We spent some time down in San Antonio this weekend, enjoying a long-overdue Father’s Day lunch with [Dad McMains->] and some time visiting [Mom McMains->] and her five new dachshund puppies. One of our projects for the summer has been getting Maggie swimming, and while at Mom’s, she finally got the hang of it enough to keep her head above water reliably. I expected her to get discouraged after getting a snootful of water a couple of times, but she just made a horrid retching sound, then whipped around and swam right back where she had come from.

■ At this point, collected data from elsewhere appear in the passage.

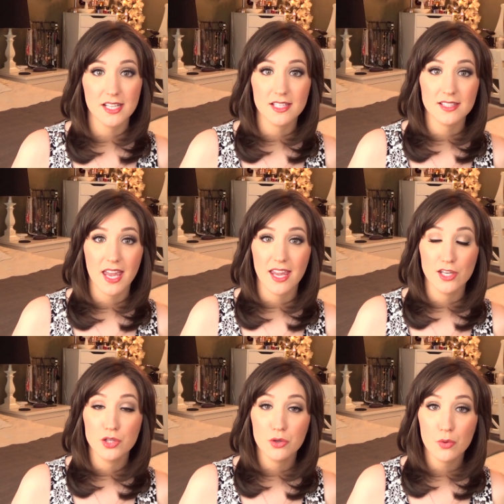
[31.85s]
It is a
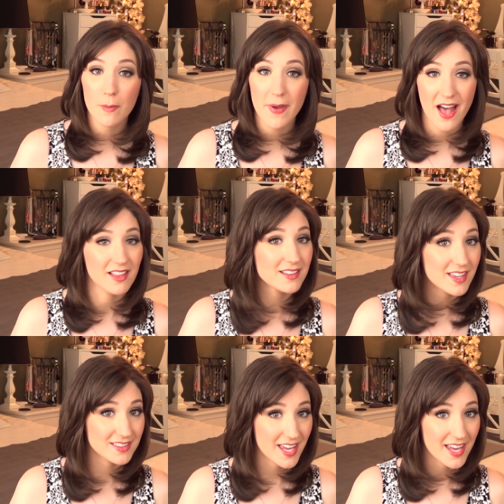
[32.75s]
new palette
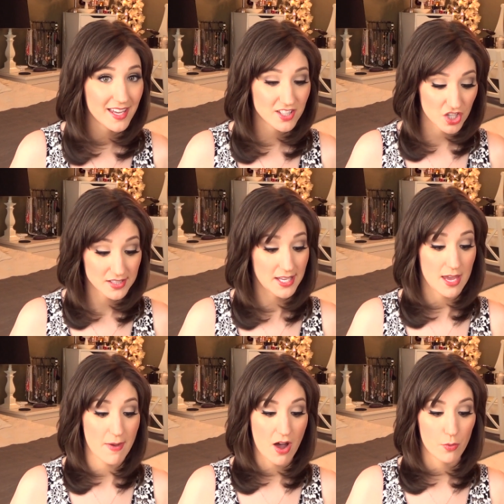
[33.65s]
that they just
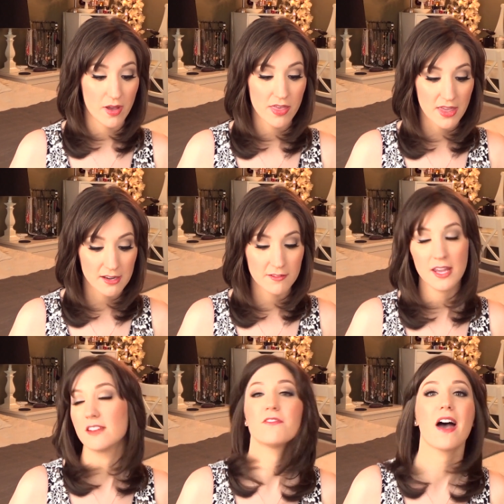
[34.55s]
came out with and
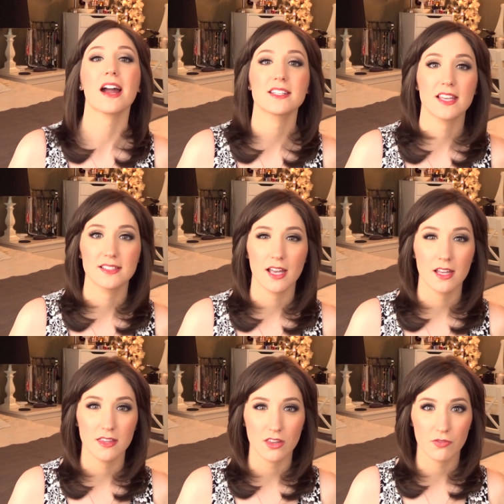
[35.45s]
in fact they
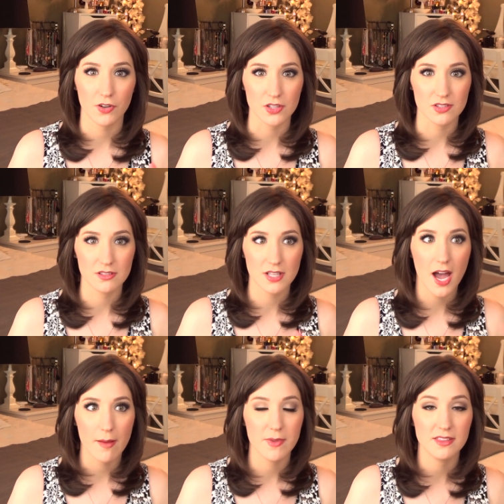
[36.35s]
said that the first
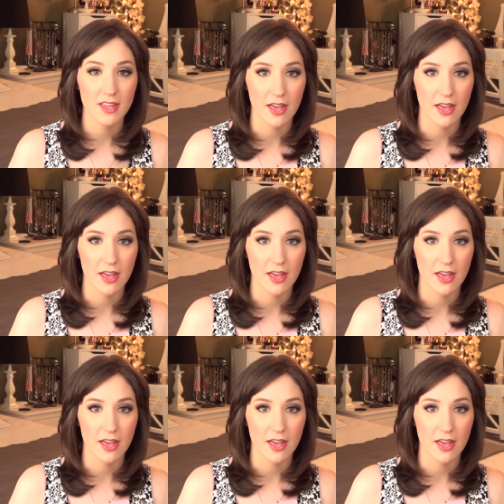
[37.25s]
time that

Then on Sunday, I noticed Maggie going around to each of the doors that opened into the front room where I was sitting and quietly closing them. Now, the only time that Maggie is quiet is when she’s up to something, so I suspected she was trying to get away with some behavior she knew was illicit. Sure enough, when I checked on her a few minutes later, she had snuck a bag of dried cranberries into her room and was chowing down. (She hid her face in her pillow when she heard me coming, presumably on the theory that if she couldn’t see me, I couldn’t see her.)
Since Maggie’s likely to be the last of our kiddos, it’s a bittersweet time: knowing on one hand that we’re not going to have to deal with diapers anymore, or going through toilet training, but also that we won’t be hearing a first word or watching a fist step again. Wayne Watson expresses it well in his song Watercolor Ponies:
But Baby, what will we do
When it comes back to me and you?
They look a little less like little [ones] every day.
Oh the pleasure of watching the children growing
Is mixed with the bitter cup of knowing
The watercolor ponies will one day ride away.